Dodaje, że sprawcy pozorowali też sprzedaż przedmiotów leasingu kilkunastokrotne zwiększając ich wartości. Używali np. specyficznego nazewnictwa przedmiotów, np. zwykła minikoparka na fakturach była specjalistycznym urządzeniem do wykopów, przez co wielokrotnie wzrastała jej wartość.
Podstawiali prezesów
Jak ustalili funkcjonariusze grupa działała od 2008 roku. Zaangażowanych było około 100 podmiotów gospodarczych z całej Polski, a firmą wiodącą była jedna ze spółek z Bielska-Białej. Szefami tych spółek zostawały osoby podstawione. Najczęściej byli to ludzie w podeszłym wieku, których sprawcy wyszukiwali w hospicjach i środowiskach przestępczych, a następnie "sprzedawali" im udziały spółki.

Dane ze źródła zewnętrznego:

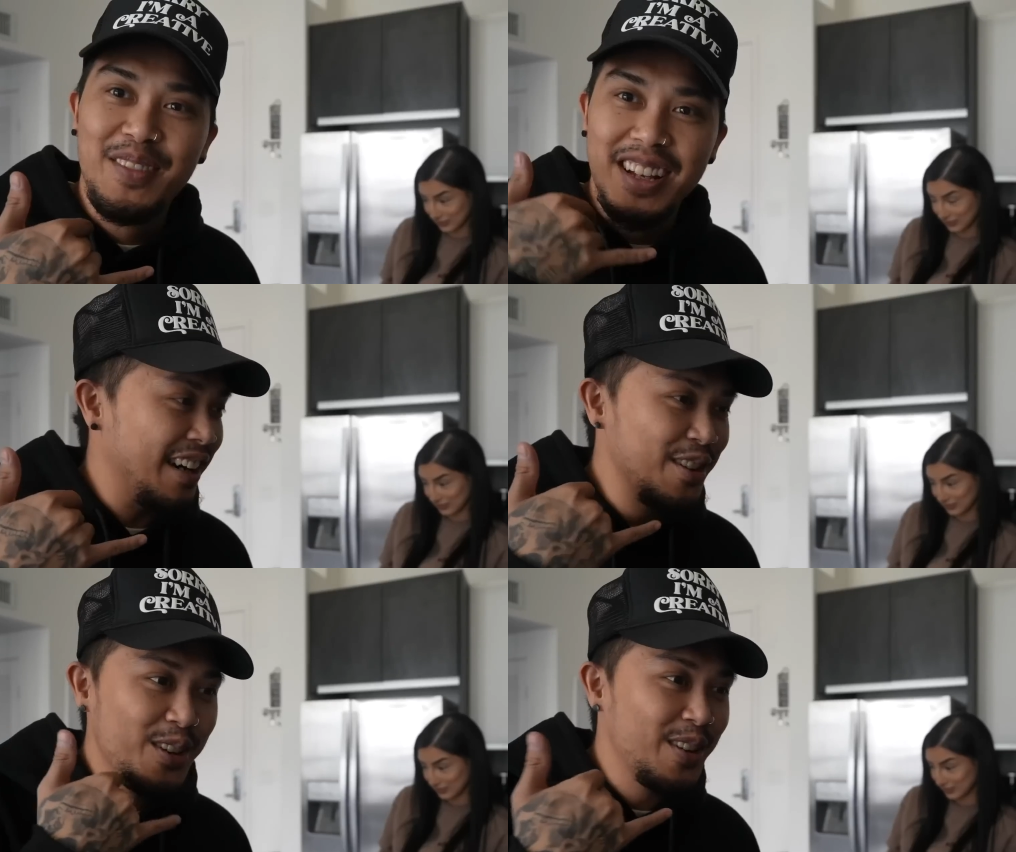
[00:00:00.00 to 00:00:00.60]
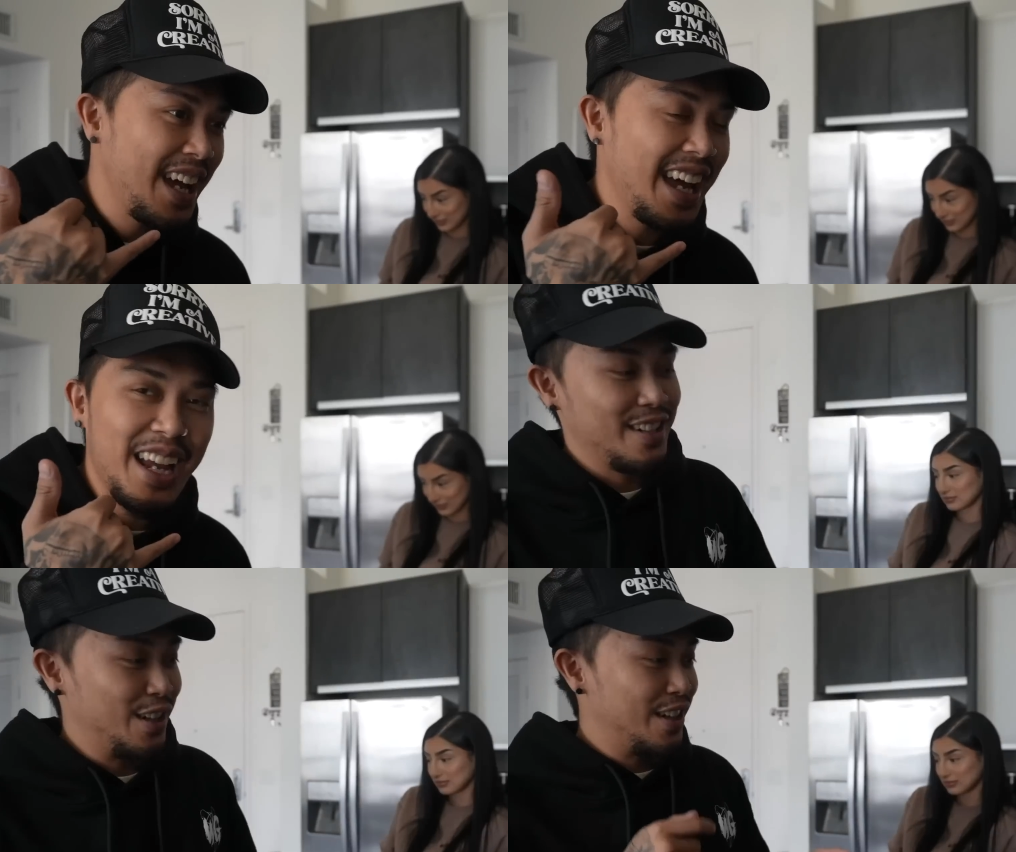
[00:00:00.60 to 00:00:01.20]
Speaker 1: I'm like, are you
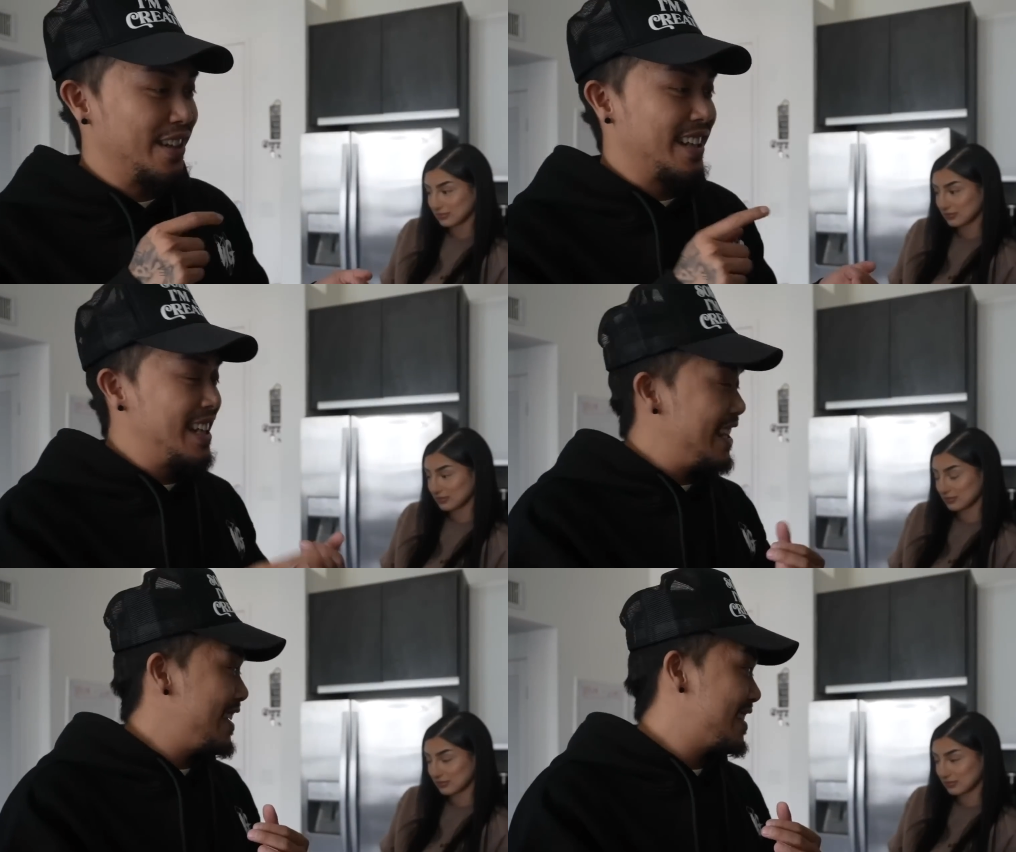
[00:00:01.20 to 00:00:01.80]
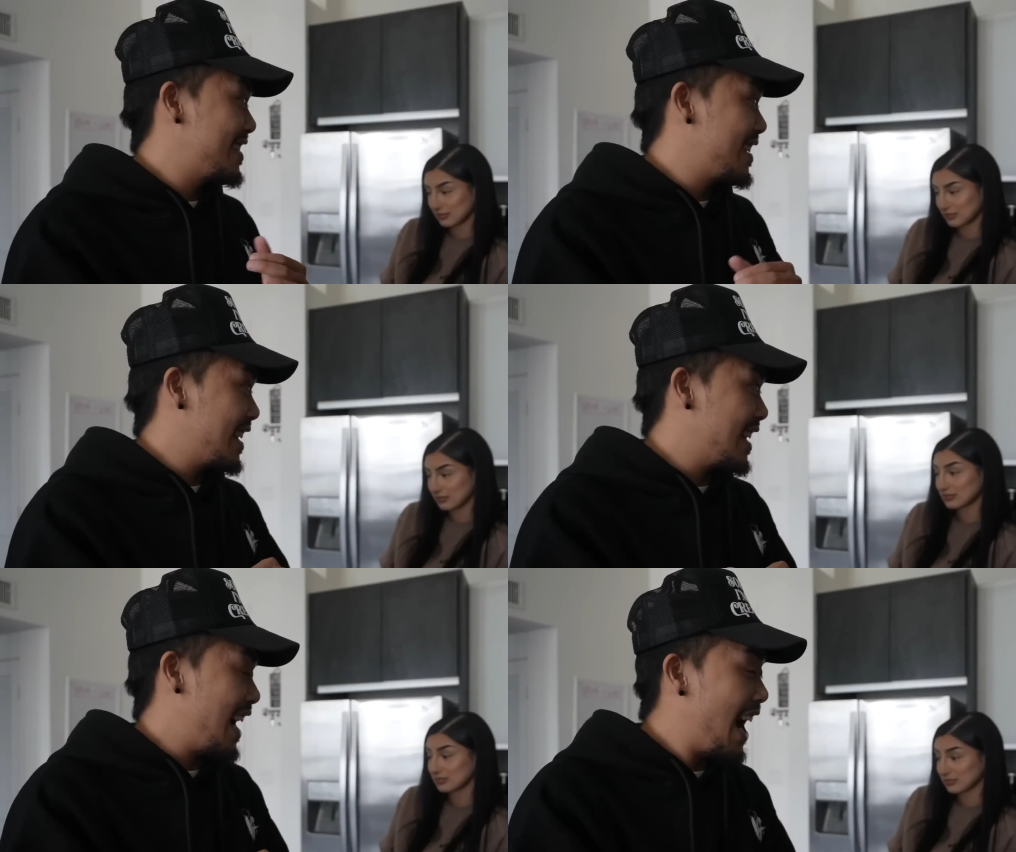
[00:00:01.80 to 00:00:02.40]
okay? Her keys
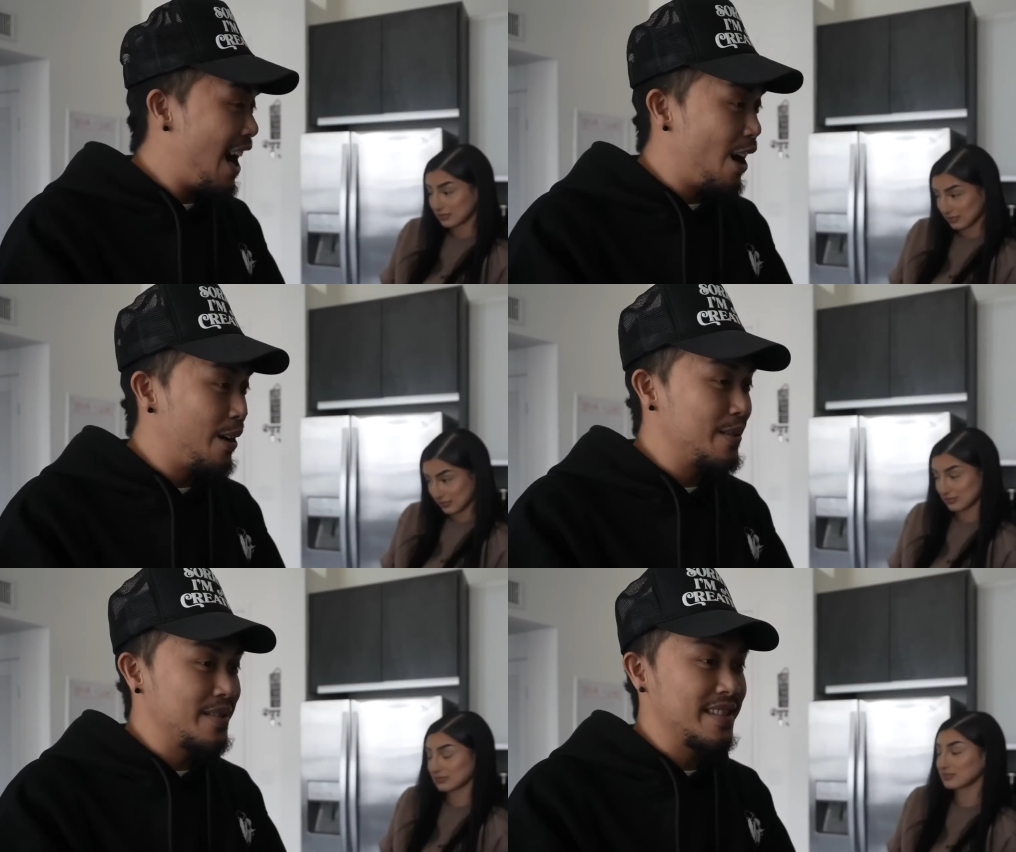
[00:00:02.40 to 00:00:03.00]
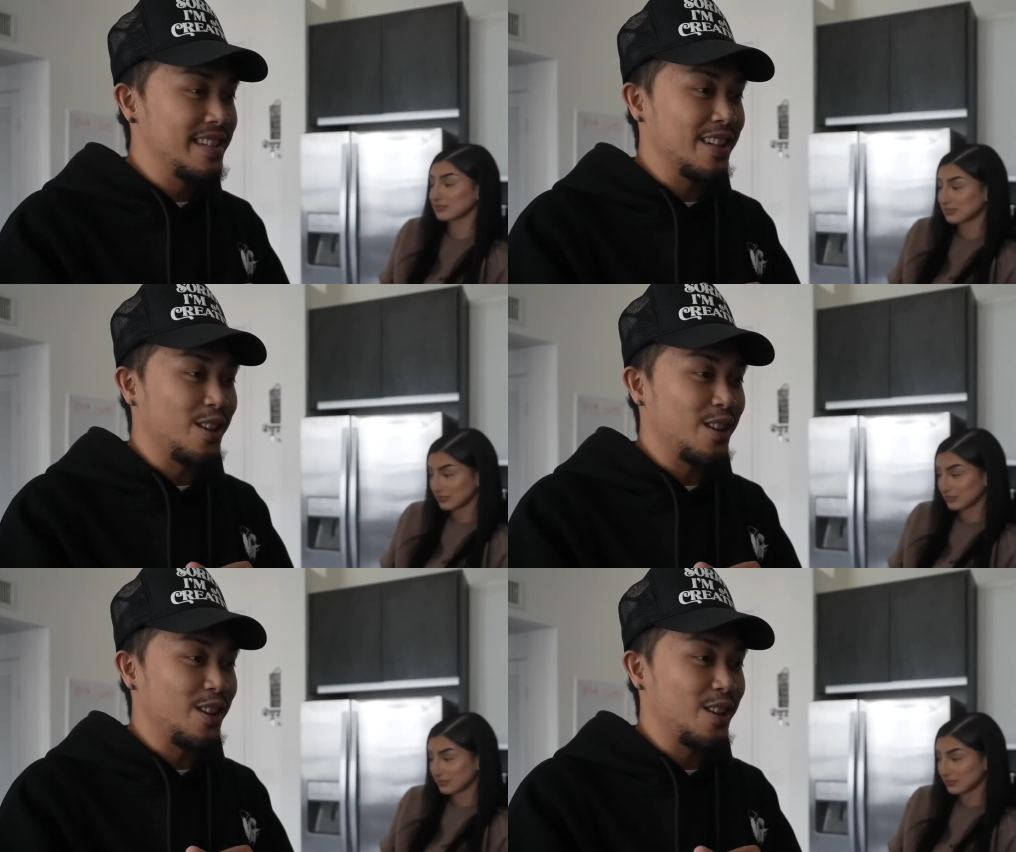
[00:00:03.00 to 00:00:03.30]
to the house, the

Trzy spośród postawionych osób już nie żyją.
Kolejne zatrzymania
To już kolejne zatrzymania w tej sprawie. Dotychczas w ręce śledczych wpadło 16 osób, którym przedstawiono łącznie 130 zarzutów. Dziesięciu zatrzymanych decyzją bielskiego sądu trafiło do aresztu. Wobec pozostały zastosowano dozory, zakazy opuszczania kraju połączone z zatrzymaniem paszportów oraz poręczenia majątkowe. Zabezpieczono też mienie podejrzanych o wartości blisko miliona złotych.